You know you want to cut back on sugar. There are so many reasons to do it: high sugar consumption has been linked to diabetes, heart disease, obesity — even wrinkles. Tasting sugar makes you crave more sugar, and then the crash in energy after you binge on sweets leaves you feeling depleted. It’s time to make a change!

Three Steps to Get Started

1. Eat 25 grams or fewer a day of added sugar (that’s 6 teaspoons).

2. Cut out hidden and artificial sugars.

3. Focus on eating lean proteins, healthy fats, and unprocessed carbohydrates.

Now let’s break that down.

How to Track Sugar Consumption

The key to the goal is that we’re talking about added sugar here. Foods with natural sugars like fruit are fine. It’s the high-fructose corn syrup in sodas and the hidden sugars, the artificial sweetener we put in coffee, and the hidden sugars in unexpected places like pasta sauce, smoothies, and flavored yogurts that are the problem.

The American Heart Association recommends that adults get 25 grams of sugar a day, the equivalent of 6 teaspoons. The average American eats way more than that — 82 grams a day.

How do you know how much you’re eating? You need to read nutrition labels. Packaged goods tell you how many grams of sugar are in a serving. One gram is about ¼ teaspoon of sugar. That’s why we translated the 25 grams into 6 teaspoons, so you realize that adding a few spoonfuls of sugar into your morning coffee uses up a lot of what you should be eating each day.

How to Cut Back on Sugar

Here are rules to follow this week to help you keep your added sugars at 25 grams or less. First, here are five things you’ll cut out:

1. DON’T add sugar to your food. That means no sweeteners in your coffee and tea: you can add whole milk, which has natural sugars. You’ll also skip the jam, honey, and dried fruit in oatmeal. Make unsweetened oatmeal instead (you can cook it in milk for natural sweetness), then add a sprinkle of cinnamon on top.

2. DON’T use artificial sweeteners (i.e. Splenda, stevia, aspartame). Fake sugar makes you crave more sweets as much as regular sugar does.

3. DON’T eat packaged goods that have more sugar than fiber. Read nutrition labels and compare the number of grams of each. You’ll be surprised at how many foods have hidden sugars like this: regular pasta, breads, crackers. Clean these items out of your pantry, so you’re not tempted to eat them.

4. DON’T have sugary drinks like soda or juice. We all know sodas are full of sugar (a 12-ounce can of Coke has 39 grams), but some bottled green juices have just as much (a 15.2-ounce bottle of Odwalla’s Superfood Smoothie has 51 grams). Go for water, seltzer, or unsweetened coffee/tea.

5. DON’T use bottled salad dressings, pasta sauce, and condiments like ketchup and bbq sauce, which often have hidden sugars. If you look at the ingredient list, sugar shouldn’t be in the first three ingredients.

And here are five things you should include in your meals:

1. DO eat lean proteins (such as chicken, fish, and shrimp). If you include some protein in every meal, it will make it more satisfying and keep you from craving sweets.

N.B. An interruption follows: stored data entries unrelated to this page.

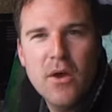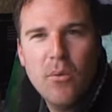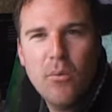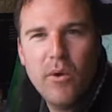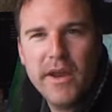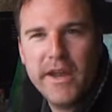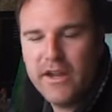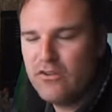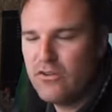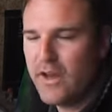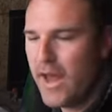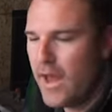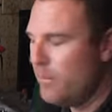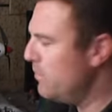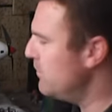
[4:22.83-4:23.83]
What actually
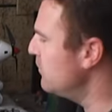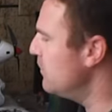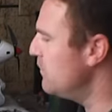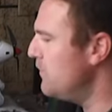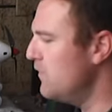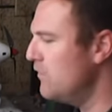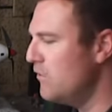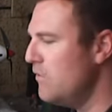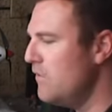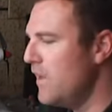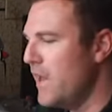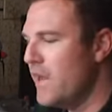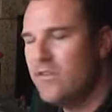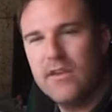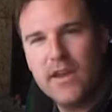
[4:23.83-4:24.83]
happens if you do
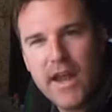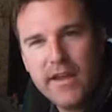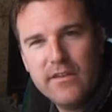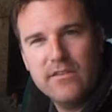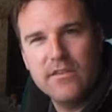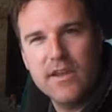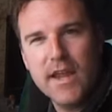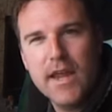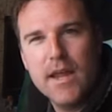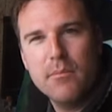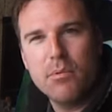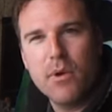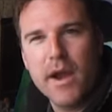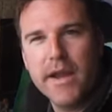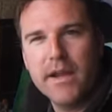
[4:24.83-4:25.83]
that is it acts as an air
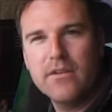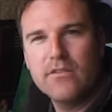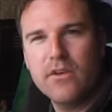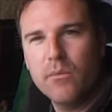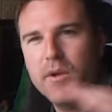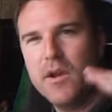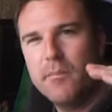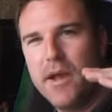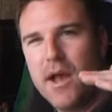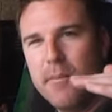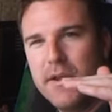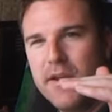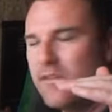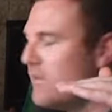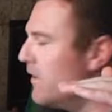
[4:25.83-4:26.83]
brake. So when I'm
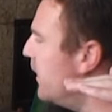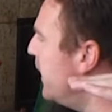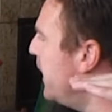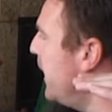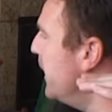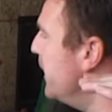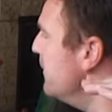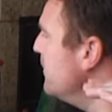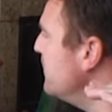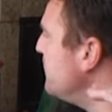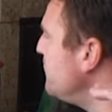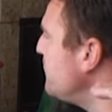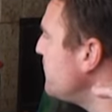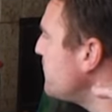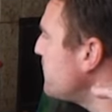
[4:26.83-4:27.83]
coming into land,
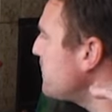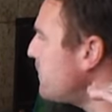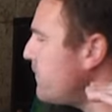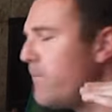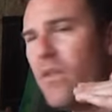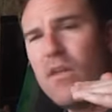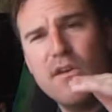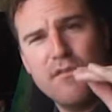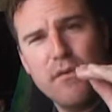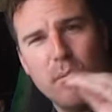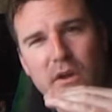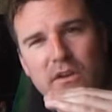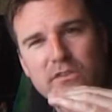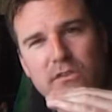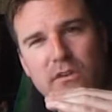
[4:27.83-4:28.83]
if I
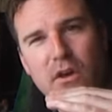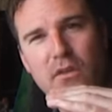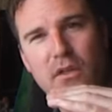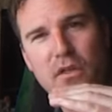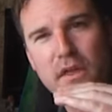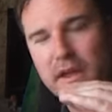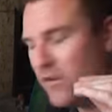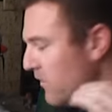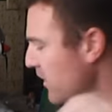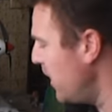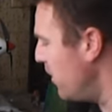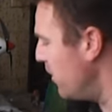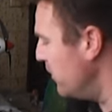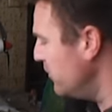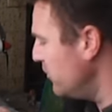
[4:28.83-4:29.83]
want to slow the thing
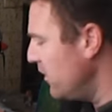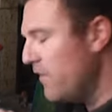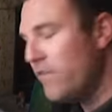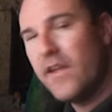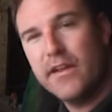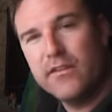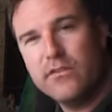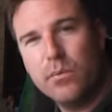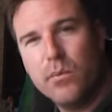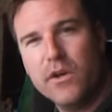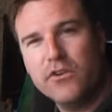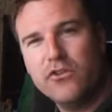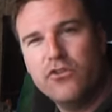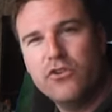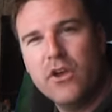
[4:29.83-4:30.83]
down, I just hit that
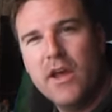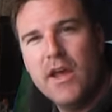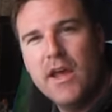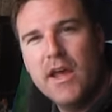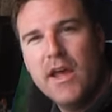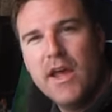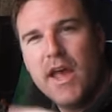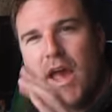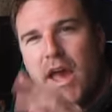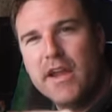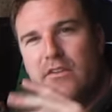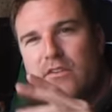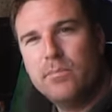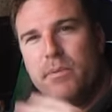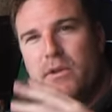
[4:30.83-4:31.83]
switch and
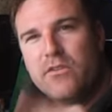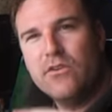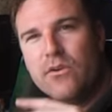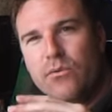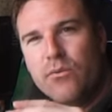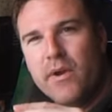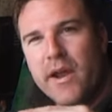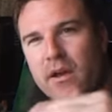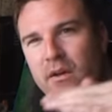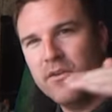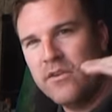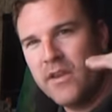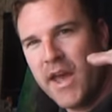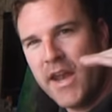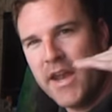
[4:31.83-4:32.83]
it spins it
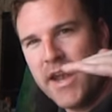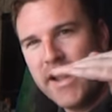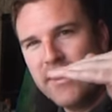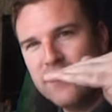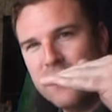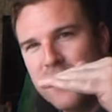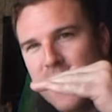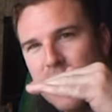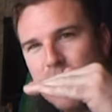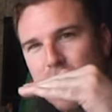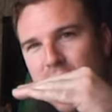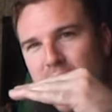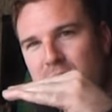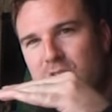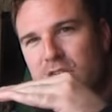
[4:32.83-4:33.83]
round and it acts as an air
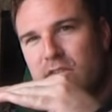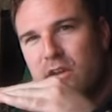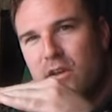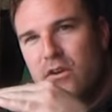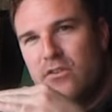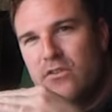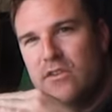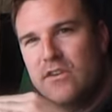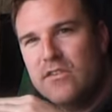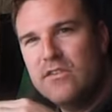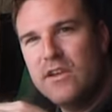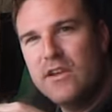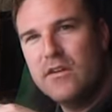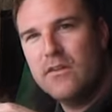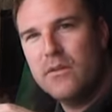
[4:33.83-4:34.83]
brake and slows the
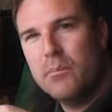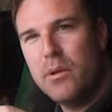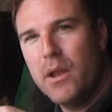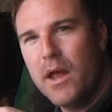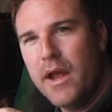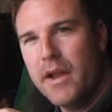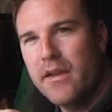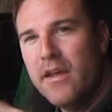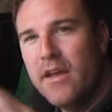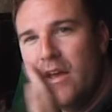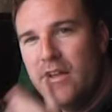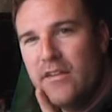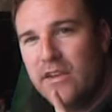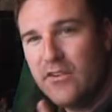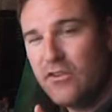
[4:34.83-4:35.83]
descent of the plane.
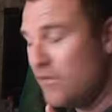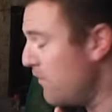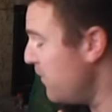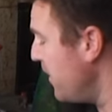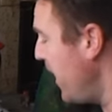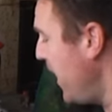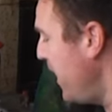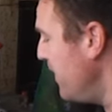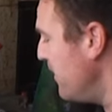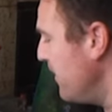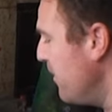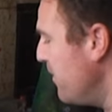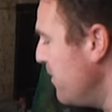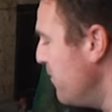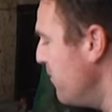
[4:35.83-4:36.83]
It's actually very handy.
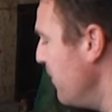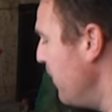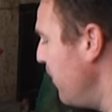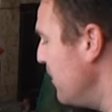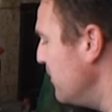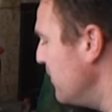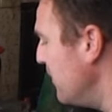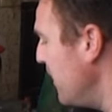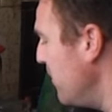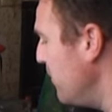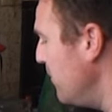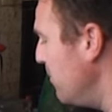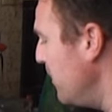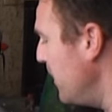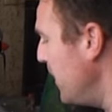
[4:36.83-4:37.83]
I didn't realise that
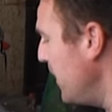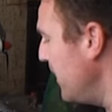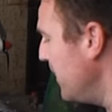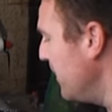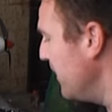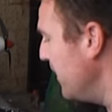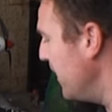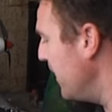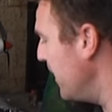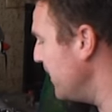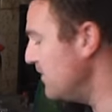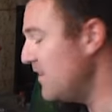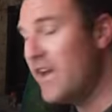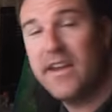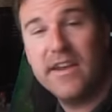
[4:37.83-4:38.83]
would be
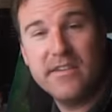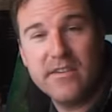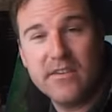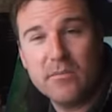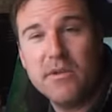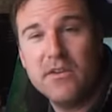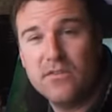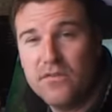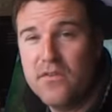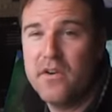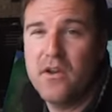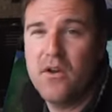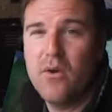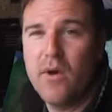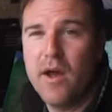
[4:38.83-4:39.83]
as handy as it is, but it's
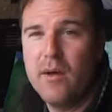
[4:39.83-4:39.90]
very cool.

2. DO include healthy fats (such as avocado, eggs, and nuts). Fats take more time to digest, so you’ll feel satiated for longer.

3. DO have whole grains, legumes, and seeds like brown rice and quinoa. Skip simple carbs like white rice (as in sushi) and pasta.

4. DO eat fresh fruit, but no more than 3–4 pieces of whole fruit a day. Cut out juice and applesauce, which remove the fiber that keeps you full.

5. DO give yourself a daily intentional treat like a square of chocolate or one small cookie. Don’t totally deny yourself, or your new eating plan won’t be sustainable.

Suggested Menu

Not sure what to eat? Here’s a sample day:

Breakfast

  • Two eggs and a piece of whole-grain toast (look for bread with less than 3 g of sugar a slice).

Lunch

  • A salad with chicken or tofu, all the veggies you want, and even cheese! Just be careful to use a dressing with little or no sugar.

Snack

  • A handful of almonds, a piece of fruit, and green tea.

Dinner

  • Grilled salmon with a vegetable stir-fry over cauliflower rice. (Avoid teriyaki or other sauces that contain sugar.)

Dessert

  • A 1-ounce square of dark (85% cacao or higher) chocolate (which has 4 grams of sugar).

 

No matter what, cutting back on sugar means you’re already a winner!